* Required work *
All entries are to be copied exactly, with pictures removed.

* Source material *
------------
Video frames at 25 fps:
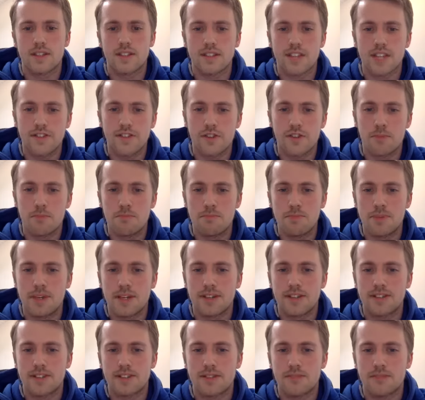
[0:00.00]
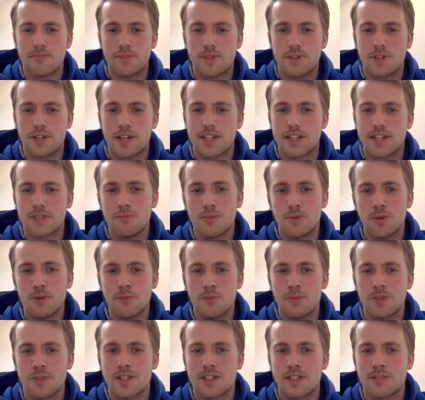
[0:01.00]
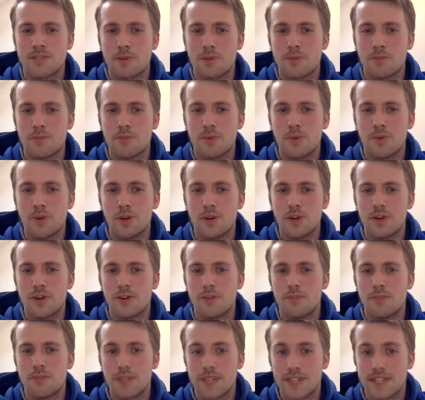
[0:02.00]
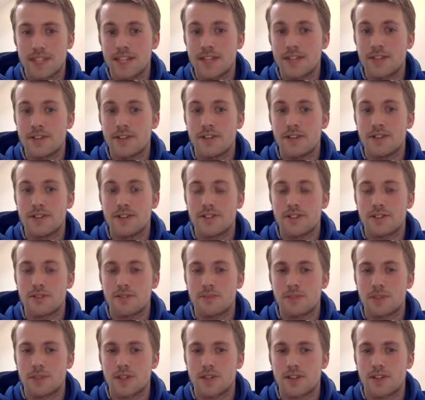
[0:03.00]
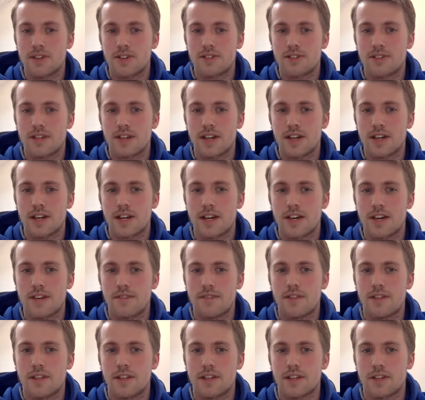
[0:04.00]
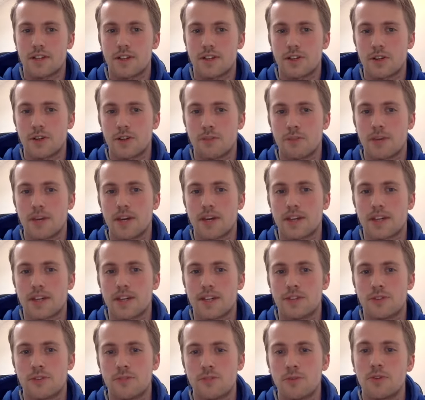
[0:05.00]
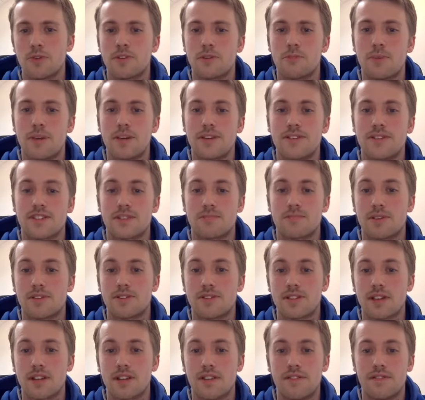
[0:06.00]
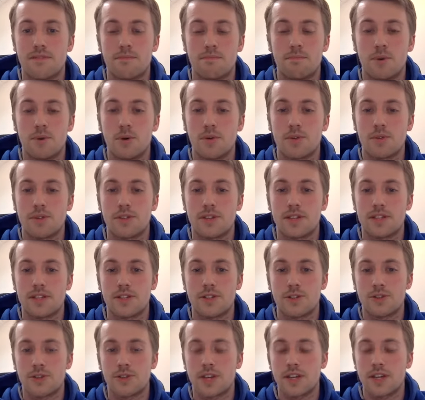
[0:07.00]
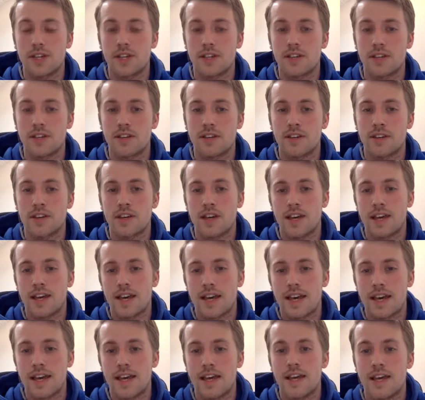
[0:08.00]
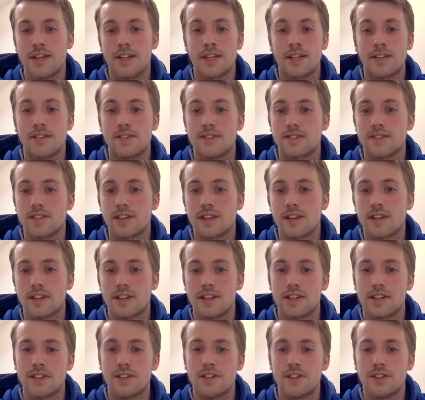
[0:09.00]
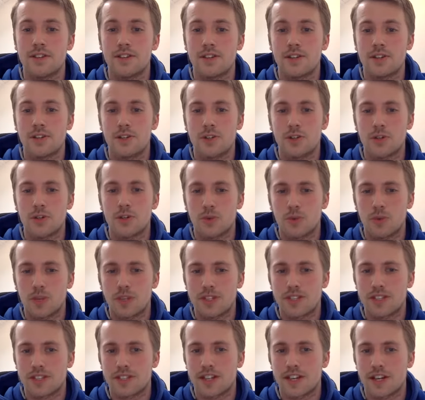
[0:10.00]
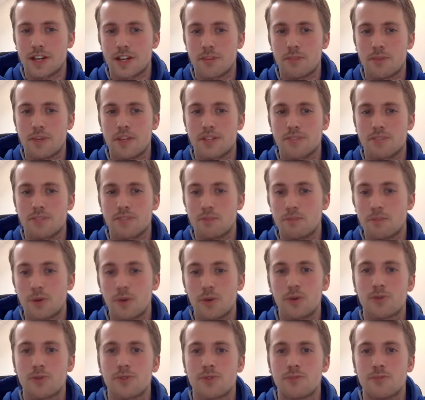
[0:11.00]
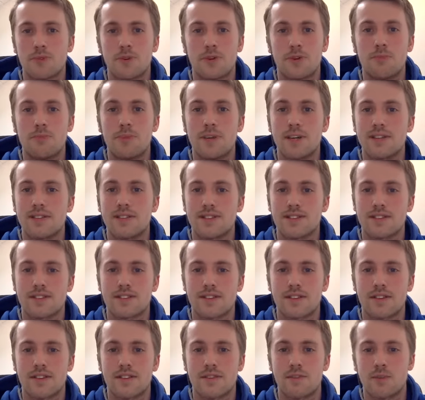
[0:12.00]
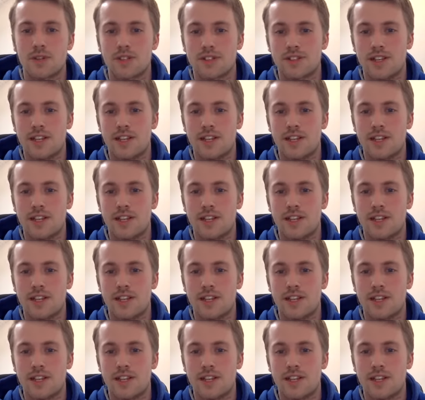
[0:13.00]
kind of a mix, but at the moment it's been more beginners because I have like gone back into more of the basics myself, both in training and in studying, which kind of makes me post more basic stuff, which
------------
* Exercise answer *
Video frames at 25 fps:
[0:00.00]
[0:01.00]
[0:02.00]
[0:03.00]
[0:04.00]
[0:05.00]
[0:06.00]
[0:07.00]
[0:08.00]
[0:09.00]
[0:10.00]
[0:11.00]
[0:12.00]
[0:13.00]
kind of a mix, but at the moment it's been more beginners because I have like gone back into more of the basics myself, both in training and in studying, which kind of makes me post more basic stuff, which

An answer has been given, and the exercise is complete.